▸ **WORK TO COMPLETE**
Check each line of the material for the string "second", and copy the lines that have it.

▸ **PROVIDED ENTRIES**
----------------
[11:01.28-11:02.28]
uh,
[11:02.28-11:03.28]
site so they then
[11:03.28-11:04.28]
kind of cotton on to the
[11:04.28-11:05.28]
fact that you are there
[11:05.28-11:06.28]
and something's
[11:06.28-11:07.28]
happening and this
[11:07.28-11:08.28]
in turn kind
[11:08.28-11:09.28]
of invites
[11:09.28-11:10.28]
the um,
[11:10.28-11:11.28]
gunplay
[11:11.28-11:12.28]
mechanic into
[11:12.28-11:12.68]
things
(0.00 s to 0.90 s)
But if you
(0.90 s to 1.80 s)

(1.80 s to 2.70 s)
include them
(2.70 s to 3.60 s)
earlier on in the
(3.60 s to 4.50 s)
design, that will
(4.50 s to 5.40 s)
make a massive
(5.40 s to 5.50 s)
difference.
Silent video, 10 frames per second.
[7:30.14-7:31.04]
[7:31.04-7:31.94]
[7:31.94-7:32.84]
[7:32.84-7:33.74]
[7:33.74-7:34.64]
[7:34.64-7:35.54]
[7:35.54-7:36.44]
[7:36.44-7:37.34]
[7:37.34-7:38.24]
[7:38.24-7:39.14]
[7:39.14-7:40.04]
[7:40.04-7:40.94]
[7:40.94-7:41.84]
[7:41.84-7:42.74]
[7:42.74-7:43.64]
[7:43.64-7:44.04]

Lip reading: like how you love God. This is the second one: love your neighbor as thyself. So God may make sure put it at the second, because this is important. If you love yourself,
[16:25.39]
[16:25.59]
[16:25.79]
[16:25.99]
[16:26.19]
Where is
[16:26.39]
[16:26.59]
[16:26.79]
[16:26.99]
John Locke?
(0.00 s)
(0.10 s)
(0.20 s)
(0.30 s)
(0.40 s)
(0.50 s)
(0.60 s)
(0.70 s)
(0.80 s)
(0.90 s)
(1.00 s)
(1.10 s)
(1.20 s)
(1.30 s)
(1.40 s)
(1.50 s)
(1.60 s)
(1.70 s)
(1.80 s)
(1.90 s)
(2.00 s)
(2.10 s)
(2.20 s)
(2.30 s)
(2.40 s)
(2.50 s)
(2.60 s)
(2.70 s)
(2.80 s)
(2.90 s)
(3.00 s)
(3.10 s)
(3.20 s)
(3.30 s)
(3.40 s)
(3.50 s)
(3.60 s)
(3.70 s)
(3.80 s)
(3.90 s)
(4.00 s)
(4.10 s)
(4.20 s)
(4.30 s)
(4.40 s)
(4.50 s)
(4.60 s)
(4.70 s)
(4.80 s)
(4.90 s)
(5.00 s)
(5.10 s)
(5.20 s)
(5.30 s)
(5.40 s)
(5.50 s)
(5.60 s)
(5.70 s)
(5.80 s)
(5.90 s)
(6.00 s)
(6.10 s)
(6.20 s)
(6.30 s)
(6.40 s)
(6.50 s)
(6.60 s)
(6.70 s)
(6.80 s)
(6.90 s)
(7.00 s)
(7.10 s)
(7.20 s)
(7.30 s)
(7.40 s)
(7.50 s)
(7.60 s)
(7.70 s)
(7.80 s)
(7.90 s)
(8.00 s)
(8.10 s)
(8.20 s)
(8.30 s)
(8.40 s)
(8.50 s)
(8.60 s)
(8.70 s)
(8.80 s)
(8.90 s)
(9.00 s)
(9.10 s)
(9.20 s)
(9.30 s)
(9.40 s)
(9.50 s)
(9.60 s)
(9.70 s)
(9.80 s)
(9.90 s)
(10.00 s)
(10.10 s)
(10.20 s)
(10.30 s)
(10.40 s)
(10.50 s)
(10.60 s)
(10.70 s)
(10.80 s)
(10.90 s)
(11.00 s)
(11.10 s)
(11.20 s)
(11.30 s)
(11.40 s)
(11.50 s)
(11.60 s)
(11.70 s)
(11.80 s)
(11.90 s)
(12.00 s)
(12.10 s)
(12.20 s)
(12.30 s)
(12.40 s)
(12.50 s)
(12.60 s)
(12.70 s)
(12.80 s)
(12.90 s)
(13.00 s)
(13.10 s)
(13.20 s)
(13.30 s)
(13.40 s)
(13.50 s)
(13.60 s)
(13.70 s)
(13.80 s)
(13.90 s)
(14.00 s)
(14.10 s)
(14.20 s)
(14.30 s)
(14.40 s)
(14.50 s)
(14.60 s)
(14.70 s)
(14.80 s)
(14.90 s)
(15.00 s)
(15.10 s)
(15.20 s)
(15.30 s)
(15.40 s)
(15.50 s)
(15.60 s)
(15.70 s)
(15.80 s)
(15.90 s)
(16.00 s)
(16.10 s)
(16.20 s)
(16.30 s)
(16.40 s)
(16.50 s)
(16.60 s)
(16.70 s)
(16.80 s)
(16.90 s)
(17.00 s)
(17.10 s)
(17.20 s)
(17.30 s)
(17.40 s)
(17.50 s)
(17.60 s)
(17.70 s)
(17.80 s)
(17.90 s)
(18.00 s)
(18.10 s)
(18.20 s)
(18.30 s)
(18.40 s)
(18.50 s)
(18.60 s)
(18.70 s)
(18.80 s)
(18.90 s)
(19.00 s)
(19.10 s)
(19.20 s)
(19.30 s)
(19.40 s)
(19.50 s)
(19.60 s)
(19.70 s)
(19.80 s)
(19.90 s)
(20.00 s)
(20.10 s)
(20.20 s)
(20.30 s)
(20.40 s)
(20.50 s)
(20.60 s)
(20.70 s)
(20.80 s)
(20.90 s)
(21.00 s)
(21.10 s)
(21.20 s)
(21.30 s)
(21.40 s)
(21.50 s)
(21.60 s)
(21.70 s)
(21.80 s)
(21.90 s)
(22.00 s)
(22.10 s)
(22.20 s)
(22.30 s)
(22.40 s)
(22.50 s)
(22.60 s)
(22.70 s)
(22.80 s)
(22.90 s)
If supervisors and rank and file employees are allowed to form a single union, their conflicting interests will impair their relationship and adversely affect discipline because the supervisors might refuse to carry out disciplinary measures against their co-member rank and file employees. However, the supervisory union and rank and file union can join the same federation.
----------------
▸ **ANSWER SECTION**
Silent video, 10 frames per second.
Lip reading: like how you love God. This is the second one: love your neighbor as thyself. So God may make sure put it at the second, because this is important. If you love yourself,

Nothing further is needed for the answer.